Lachos Victor H, Bandyopadhyay Dipankar, Garay Aldo M
Departamento de Estatística, Universidade Estatual de Campinas, Brazil.
Stat Probab Lett. 2011 Aug 1;81(8):1208-1217. doi: 10.1016/j.spl.2011.03.019.
An extension of some standard likelihood based procedures to heteroscedastic nonlinear regression models under scale mixtures of skew-normal (SMSN) distributions is developed. We derive a simple EM-type algorithm for iteratively computing maximum likelihood (ML) estimates and the observed information matrix is derived analytically.
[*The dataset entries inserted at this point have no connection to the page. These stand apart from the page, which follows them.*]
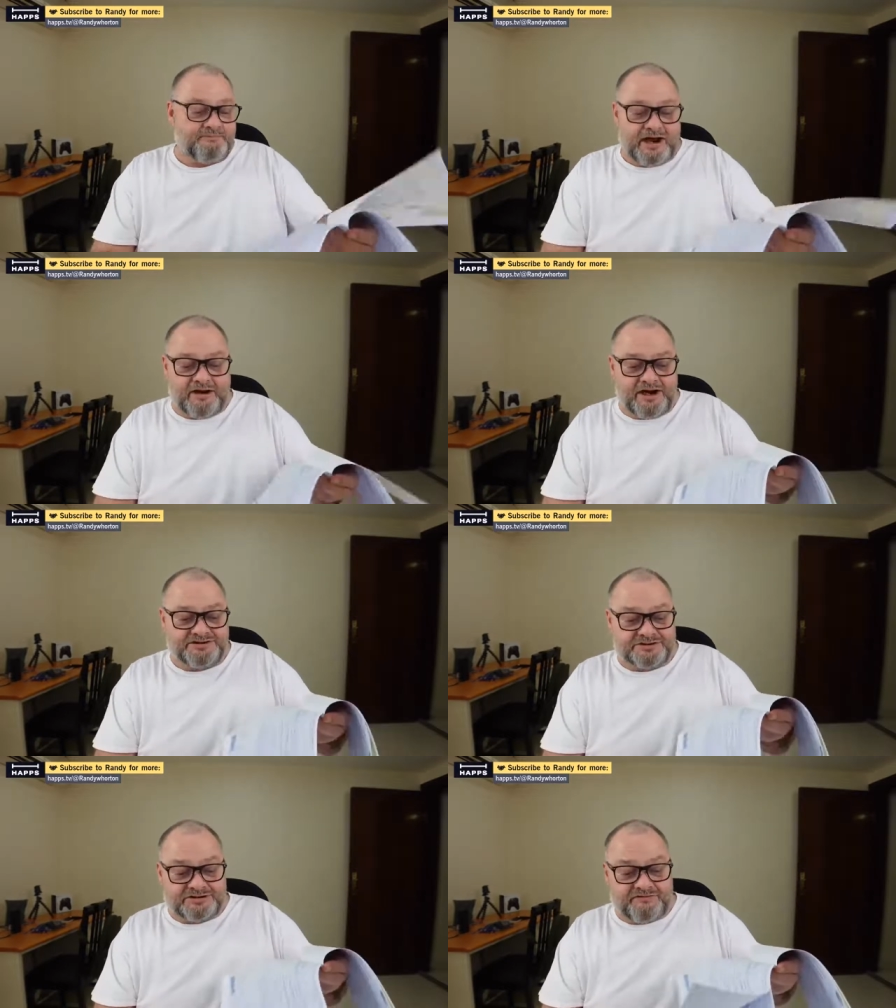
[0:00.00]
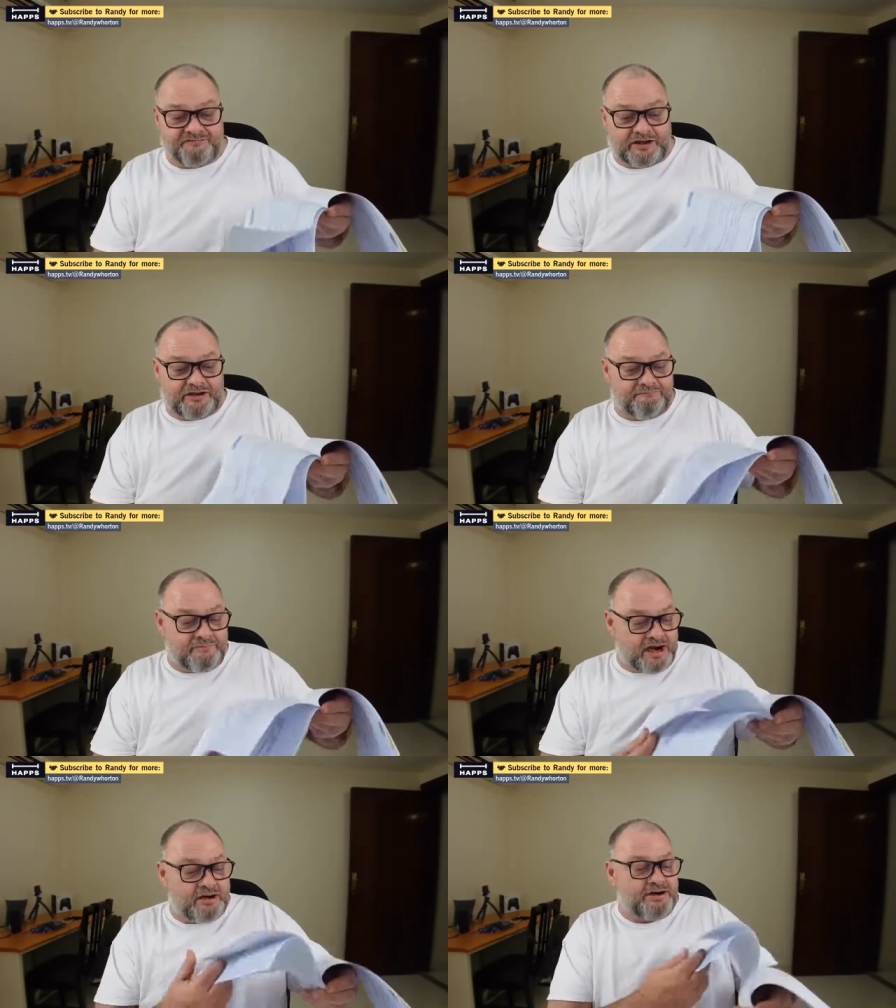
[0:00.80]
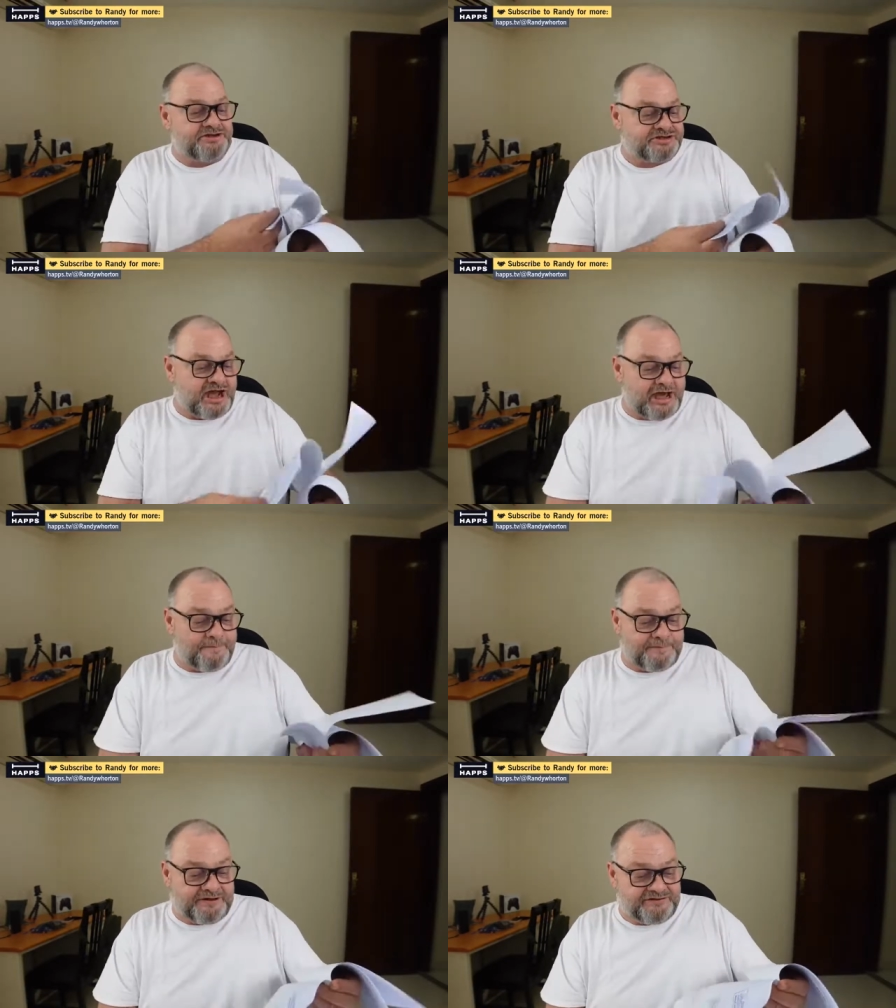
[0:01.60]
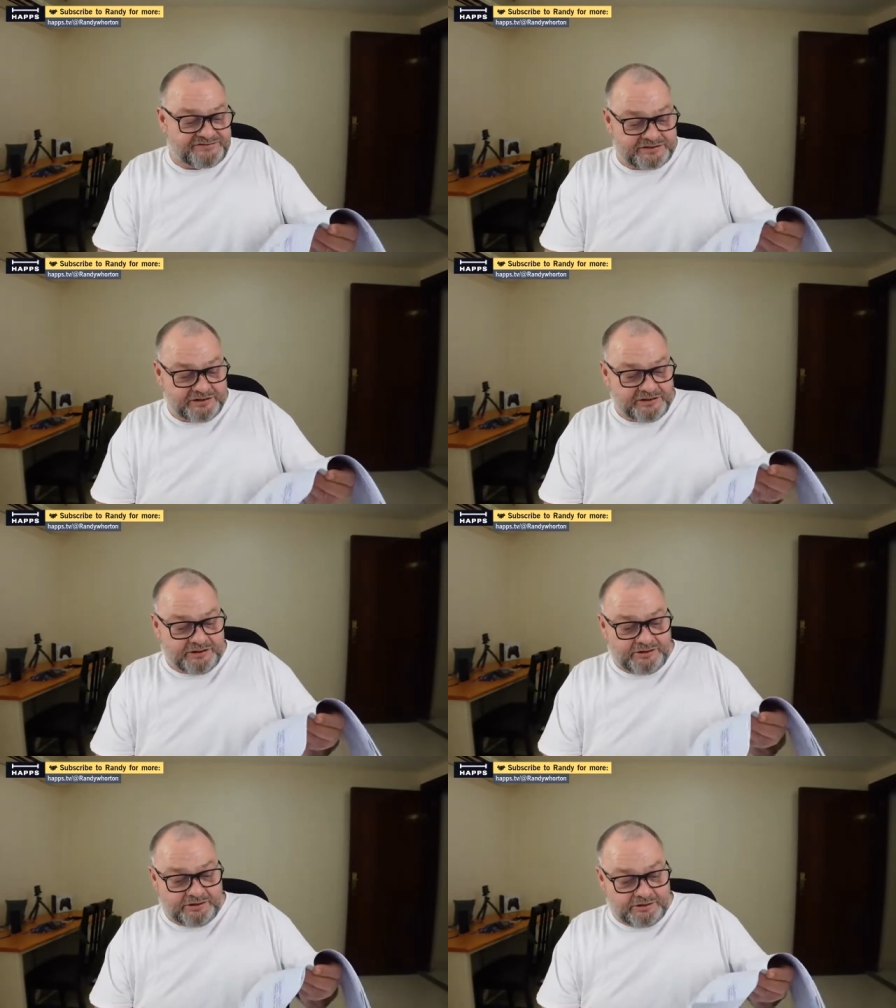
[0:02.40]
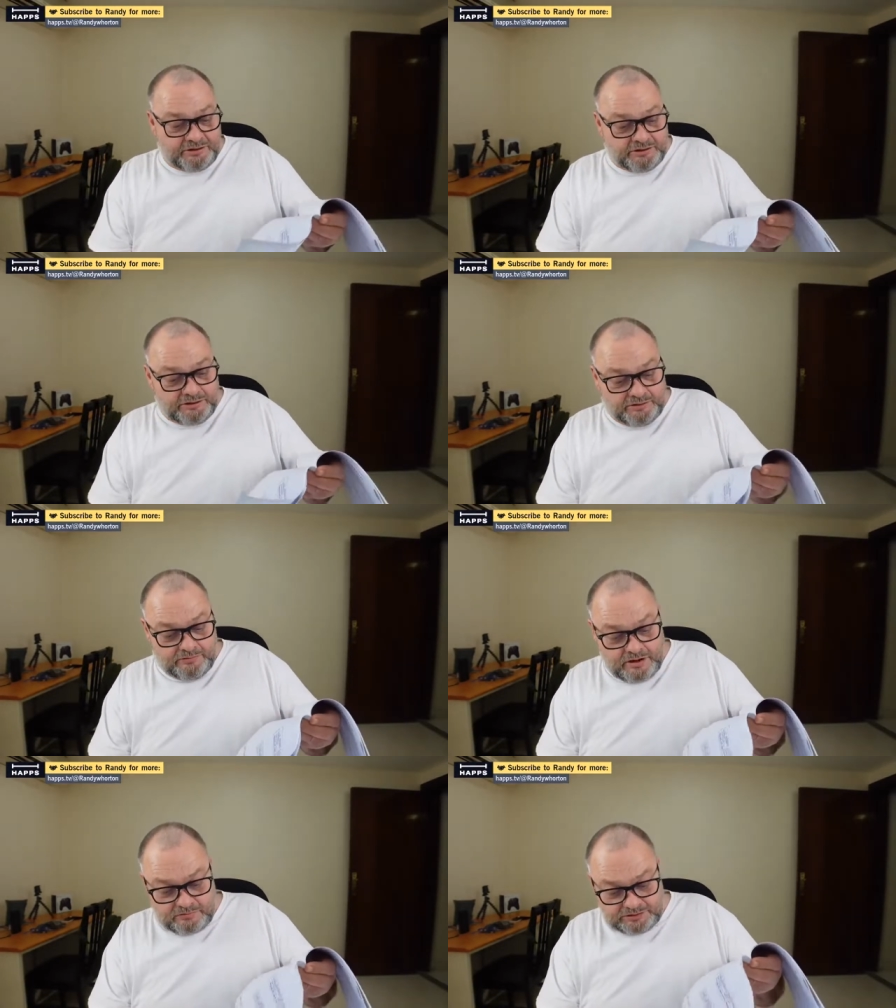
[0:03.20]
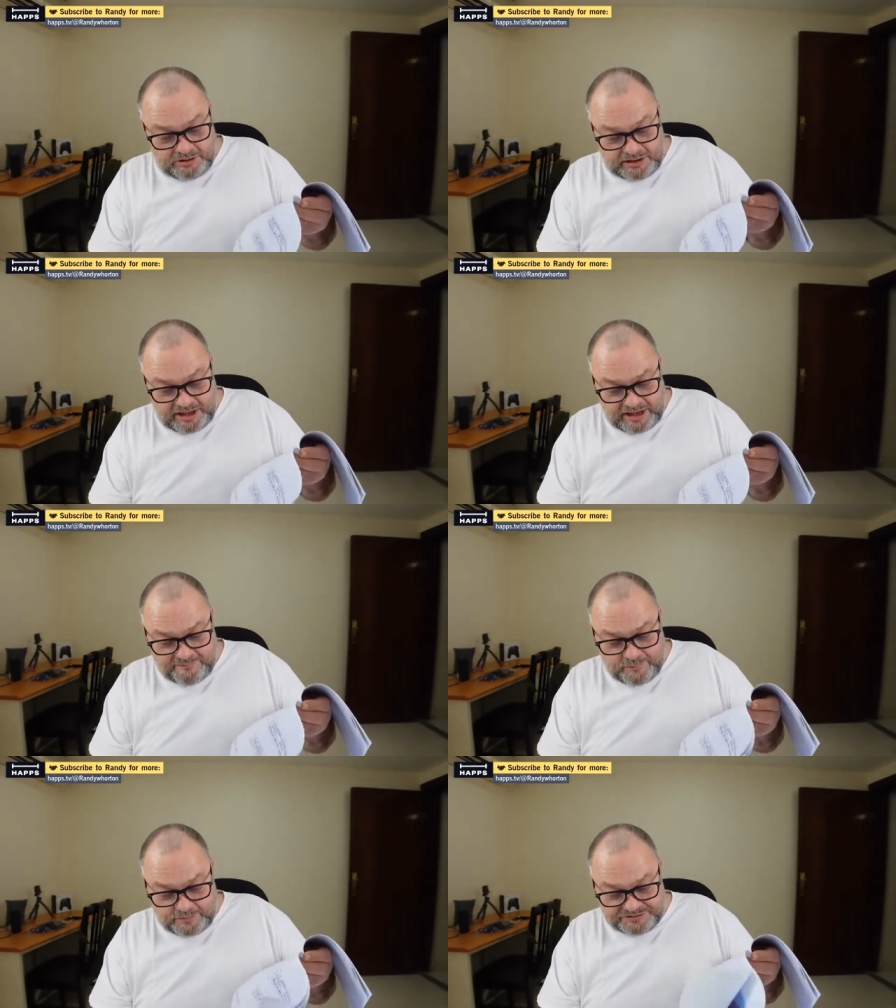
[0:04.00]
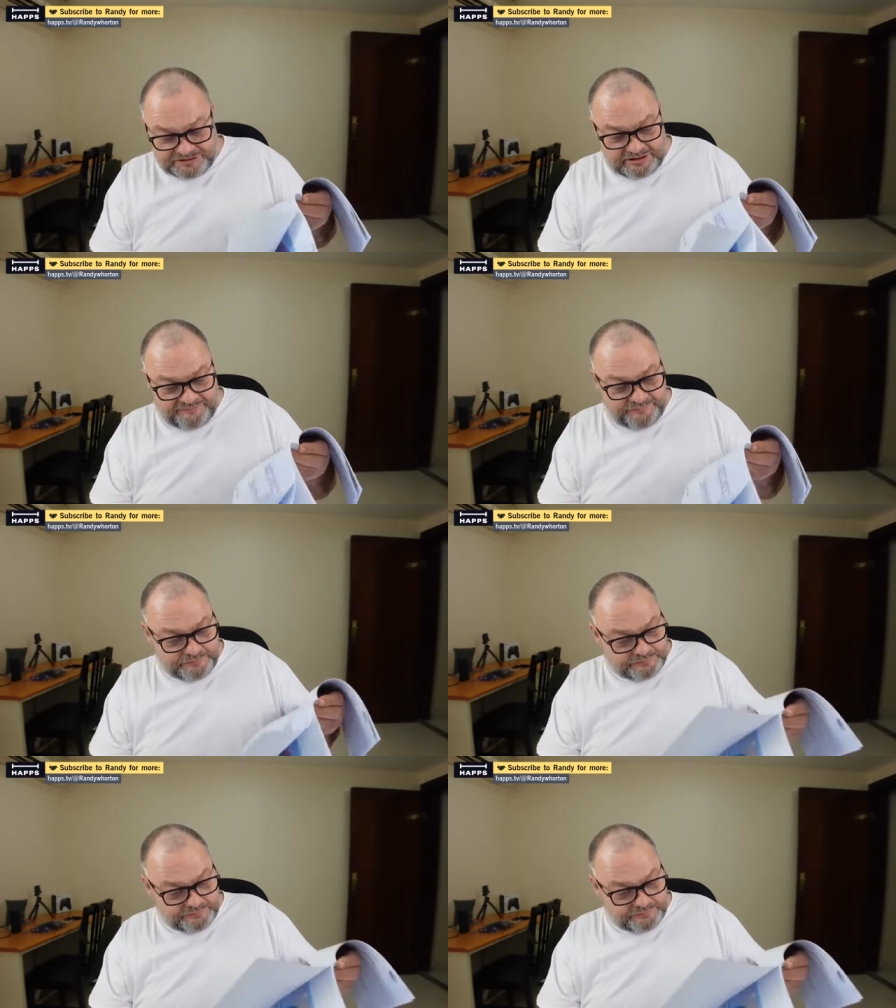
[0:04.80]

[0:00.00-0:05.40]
Marriage certificate, marriage copies. Hold on, I got more stuff.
Simulation studies demonstrate the robustness of this flexible class against outlying and influential observations, as well as nice asymptotic properties of the proposed EM-type ML estimates. Finally, the methodology is illustrated using an ultrasonic calibration data.
将一些基于标准似然的程序扩展到偏态正态分布混合(SMSN)下的异方差非线性回归模型。我们推导了一种简单的EM型算法,用于迭代计算最大似然(ML)估计值,并通过解析得出观测信息矩阵。模拟研究表明,这一灵活类别对异常值和有影响的观测具有稳健性,以及所提出的EM型ML估计具有良好的渐近性质。最后,使用超声校准数据对该方法进行了说明。